HK ACTIVISTS VANDALIZE SUBWAY AFTER AIRPORT PLAN SCUPPERED
HONG Kong—police fired tear gas at protesters inside a mall in Sha Tin district on Sunday after they vandalized a nearby subway station and defaced the Chinese flag.
The protesters had planned to disrupt operations at the airport but the authorities reduced rail and bus links and stepped up security checks to scupper any protest attempt.
The airport—the world’s eighth busiest—has become a frequent target for demonstrators pushing for greater democratic rights and police accountability.
Instead, thousands gathered inside a mall in the northern town of Sha Tin to sing protest songs and make origami cranes, the latest rally in what had now been 16 consecutive weekends of protests.
Business shutdown
Many shops inside the mall shuttered but the unsanctioned rally remained civil for much of the afternoon until tension rose in the afternoon.

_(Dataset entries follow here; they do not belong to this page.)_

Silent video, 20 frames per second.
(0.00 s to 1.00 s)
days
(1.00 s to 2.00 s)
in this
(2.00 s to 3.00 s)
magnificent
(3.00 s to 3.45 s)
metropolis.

At one point, masked activists paraded a Chinese flag through the mall that had been torn down from a nearby government building. It was later thrown into a nearby river.
Vandalism
Groups of masked activists then vandalized ticket machines in Sha Tin’s subway station before riot police rushed in to close the station down, and a standoff ensued.

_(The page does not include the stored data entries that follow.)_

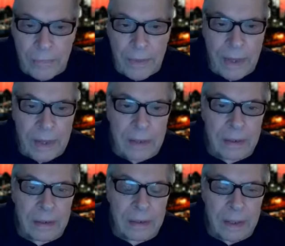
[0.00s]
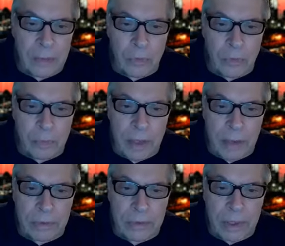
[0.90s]
that he would be
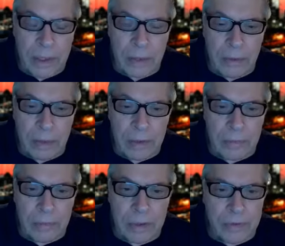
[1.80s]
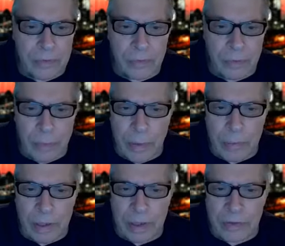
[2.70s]
able to get her in because the
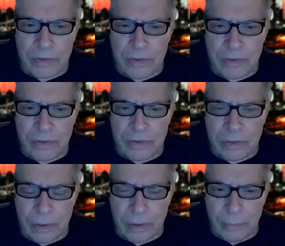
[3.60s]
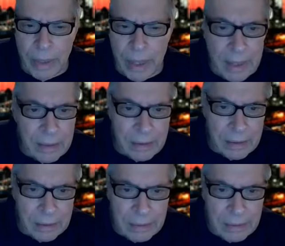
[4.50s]
Republicans hate her.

Before police arrived, local television networks showed footage of a man with bruises and cuts to his face being harangued by protesters inside the station.

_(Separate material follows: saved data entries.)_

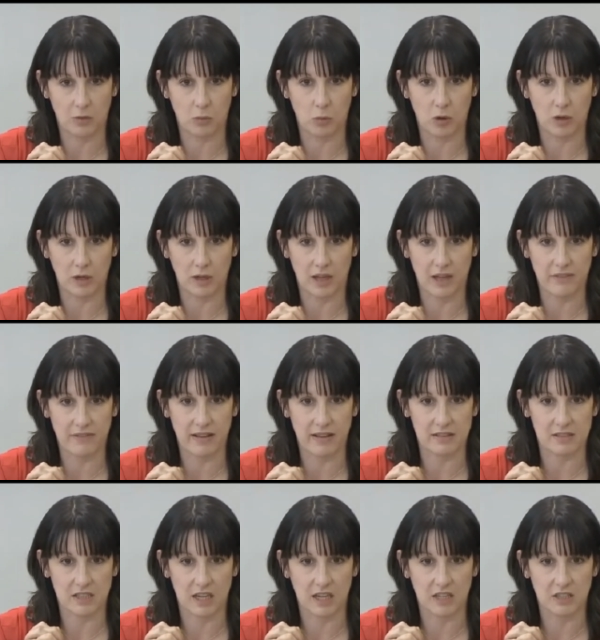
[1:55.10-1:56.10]
on what life
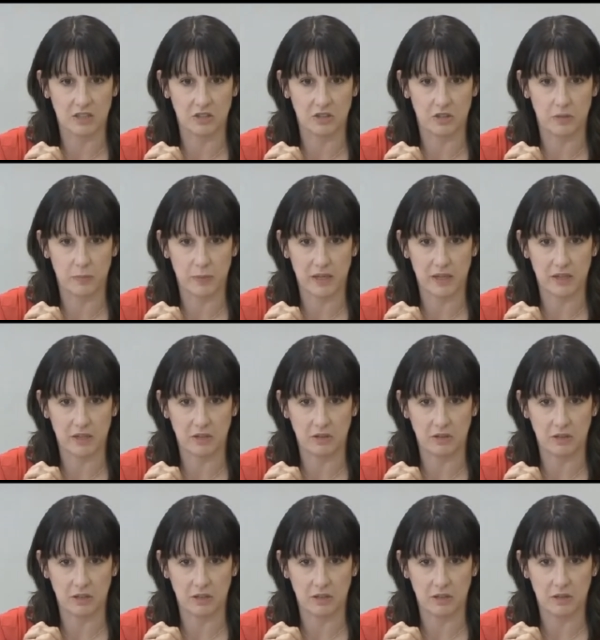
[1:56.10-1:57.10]
outside the European
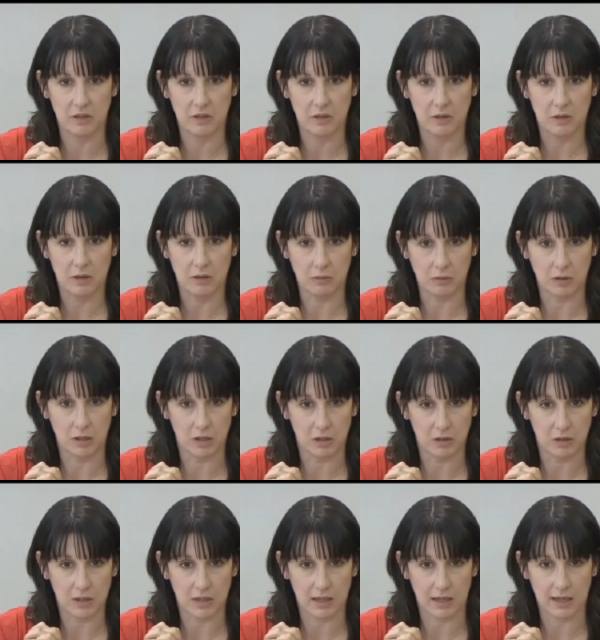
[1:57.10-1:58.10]
Union would
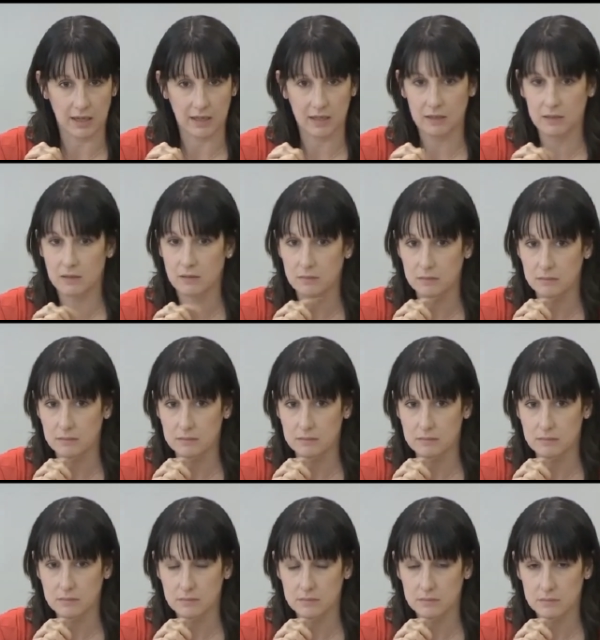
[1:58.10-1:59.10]
look like.
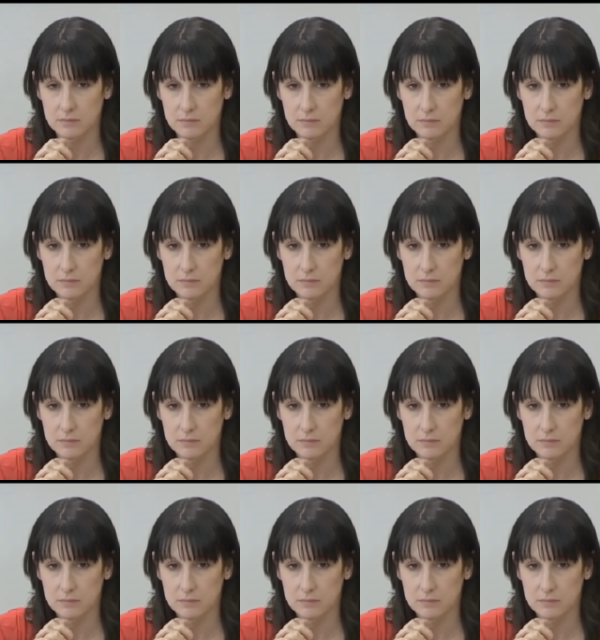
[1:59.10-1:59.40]
I don't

Increasingly brutal fights between opposing sides have broken out in recent weeks—a vivid illustration of the ideological fissures now running through the international finance hub.
Bigger in October
On Saturday, police used tear gas and rubber bullets to disperse activists in two towns near the border with China.
This weekend’s protest crowds have been noticeably smaller than earlier rallies but more protests are planned next weekend and on Oct. 1, the 70th anniversary of the founding of communist China.